Stored data:
┏━━
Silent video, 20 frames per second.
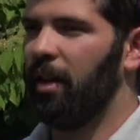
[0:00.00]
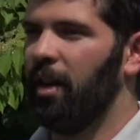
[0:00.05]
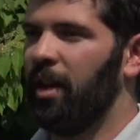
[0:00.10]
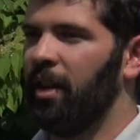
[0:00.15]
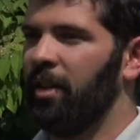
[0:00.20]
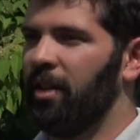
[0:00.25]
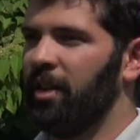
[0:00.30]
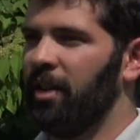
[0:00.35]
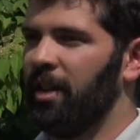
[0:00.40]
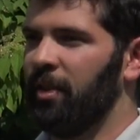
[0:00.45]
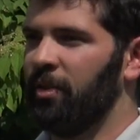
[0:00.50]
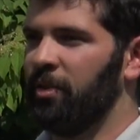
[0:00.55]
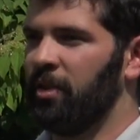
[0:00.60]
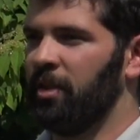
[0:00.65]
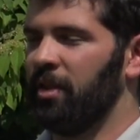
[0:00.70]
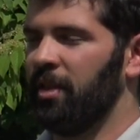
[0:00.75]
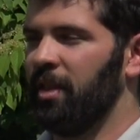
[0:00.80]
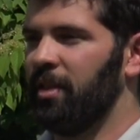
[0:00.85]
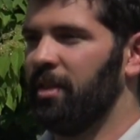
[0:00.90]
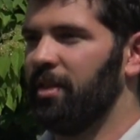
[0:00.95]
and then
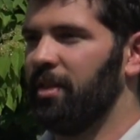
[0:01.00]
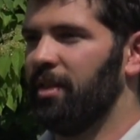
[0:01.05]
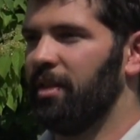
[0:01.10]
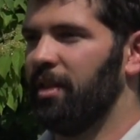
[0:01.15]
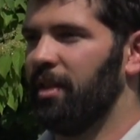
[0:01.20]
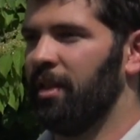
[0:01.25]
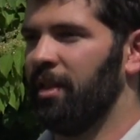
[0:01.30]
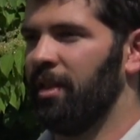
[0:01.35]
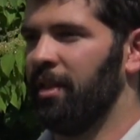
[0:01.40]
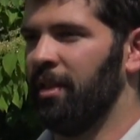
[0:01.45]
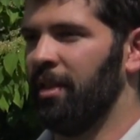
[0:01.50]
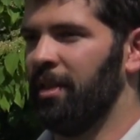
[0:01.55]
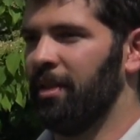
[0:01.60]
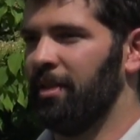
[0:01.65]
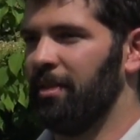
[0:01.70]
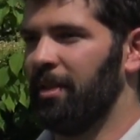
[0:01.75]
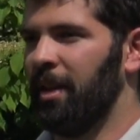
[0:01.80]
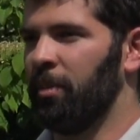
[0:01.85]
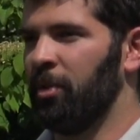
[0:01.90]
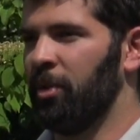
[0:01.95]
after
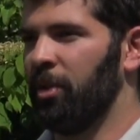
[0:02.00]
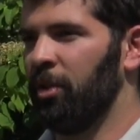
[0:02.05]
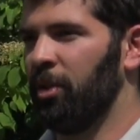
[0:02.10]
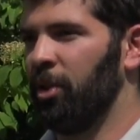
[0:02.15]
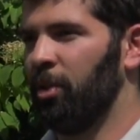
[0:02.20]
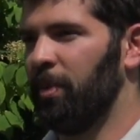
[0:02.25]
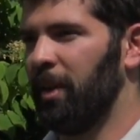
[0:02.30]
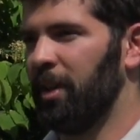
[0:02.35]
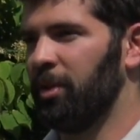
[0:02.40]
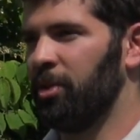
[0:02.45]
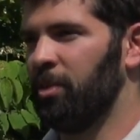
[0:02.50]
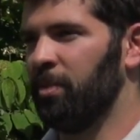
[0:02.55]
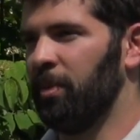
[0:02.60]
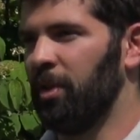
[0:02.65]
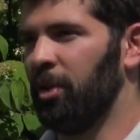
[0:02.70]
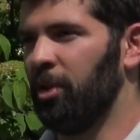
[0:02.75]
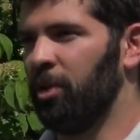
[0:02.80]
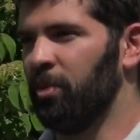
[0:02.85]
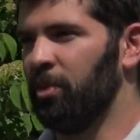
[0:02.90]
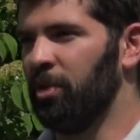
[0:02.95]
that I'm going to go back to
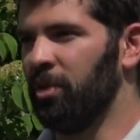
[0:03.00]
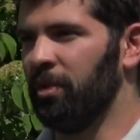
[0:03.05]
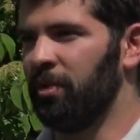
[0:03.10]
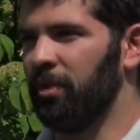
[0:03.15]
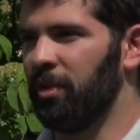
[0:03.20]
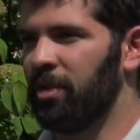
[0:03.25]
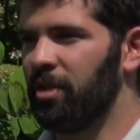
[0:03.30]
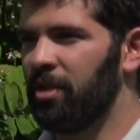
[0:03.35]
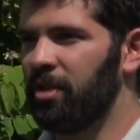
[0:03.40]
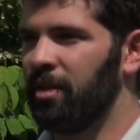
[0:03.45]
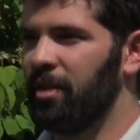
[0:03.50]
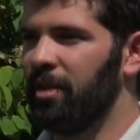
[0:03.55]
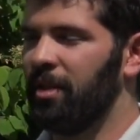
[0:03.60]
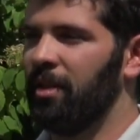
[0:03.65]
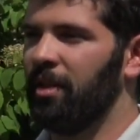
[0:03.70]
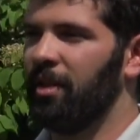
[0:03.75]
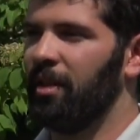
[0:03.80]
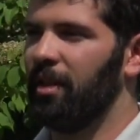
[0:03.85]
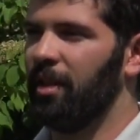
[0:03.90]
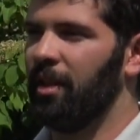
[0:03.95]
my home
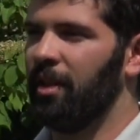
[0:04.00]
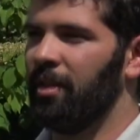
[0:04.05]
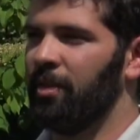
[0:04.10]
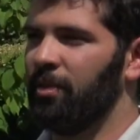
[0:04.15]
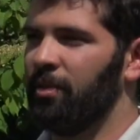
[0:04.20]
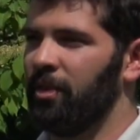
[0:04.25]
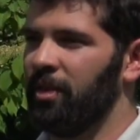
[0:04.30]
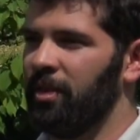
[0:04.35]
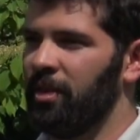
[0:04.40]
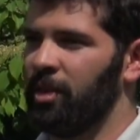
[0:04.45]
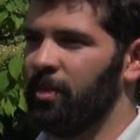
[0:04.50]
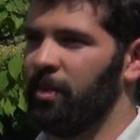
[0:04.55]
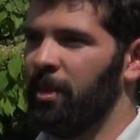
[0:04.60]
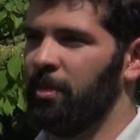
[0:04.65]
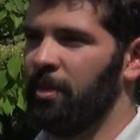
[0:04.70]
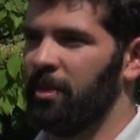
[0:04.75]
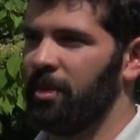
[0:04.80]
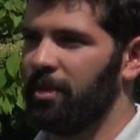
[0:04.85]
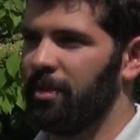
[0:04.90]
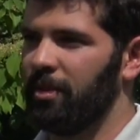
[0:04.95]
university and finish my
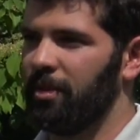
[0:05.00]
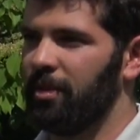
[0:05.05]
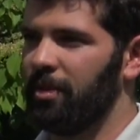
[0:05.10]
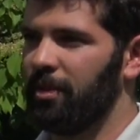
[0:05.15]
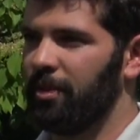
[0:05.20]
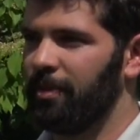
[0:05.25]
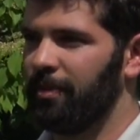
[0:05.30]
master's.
┗━━
* [THE PROBLEM] With the pictures removed, return the data above word for word.

* [EXPECTED OUTPUT]
Silent video, 20 frames per second.
[0:00.00]
[0:00.05]
[0:00.10]
[0:00.15]
[0:00.20]
[0:00.25]
[0:00.30]
[0:00.35]
[0:00.40]
[0:00.45]
[0:00.50]
[0:00.55]
[0:00.60]
[0:00.65]
[0:00.70]
[0:00.75]
[0:00.80]
[0:00.85]
[0:00.90]
[0:00.95]
and then
[0:01.00]
[0:01.05]
[0:01.10]
[0:01.15]
[0:01.20]
[0:01.25]
[0:01.30]
[0:01.35]
[0:01.40]
[0:01.45]
[0:01.50]
[0:01.55]
[0:01.60]
[0:01.65]
[0:01.70]
[0:01.75]
[0:01.80]
[0:01.85]
[0:01.90]
[0:01.95]
after
[0:02.00]
[0:02.05]
[0:02.10]
[0:02.15]
[0:02.20]
[0:02.25]
[0:02.30]
[0:02.35]
[0:02.40]
[0:02.45]
[0:02.50]
[0:02.55]
[0:02.60]
[0:02.65]
[0:02.70]
[0:02.75]
[0:02.80]
[0:02.85]
[0:02.90]
[0:02.95]
that I'm going to go back to
[0:03.00]
[0:03.05]
[0:03.10]
[0:03.15]
[0:03.20]
[0:03.25]
[0:03.30]
[0:03.35]
[0:03.40]
[0:03.45]
[0:03.50]
[0:03.55]
[0:03.60]
[0:03.65]
[0:03.70]
[0:03.75]
[0:03.80]
[0:03.85]
[0:03.90]
[0:03.95]
my home
[0:04.00]
[0:04.05]
[0:04.10]
[0:04.15]
[0:04.20]
[0:04.25]
[0:04.30]
[0:04.35]
[0:04.40]
[0:04.45]
[0:04.50]
[0:04.55]
[0:04.60]
[0:04.65]
[0:04.70]
[0:04.75]
[0:04.80]
[0:04.85]
[0:04.90]
[0:04.95]
university and finish my
[0:05.00]
[0:05.05]
[0:05.10]
[0:05.15]
[0:05.20]
[0:05.25]
[0:05.30]
master's.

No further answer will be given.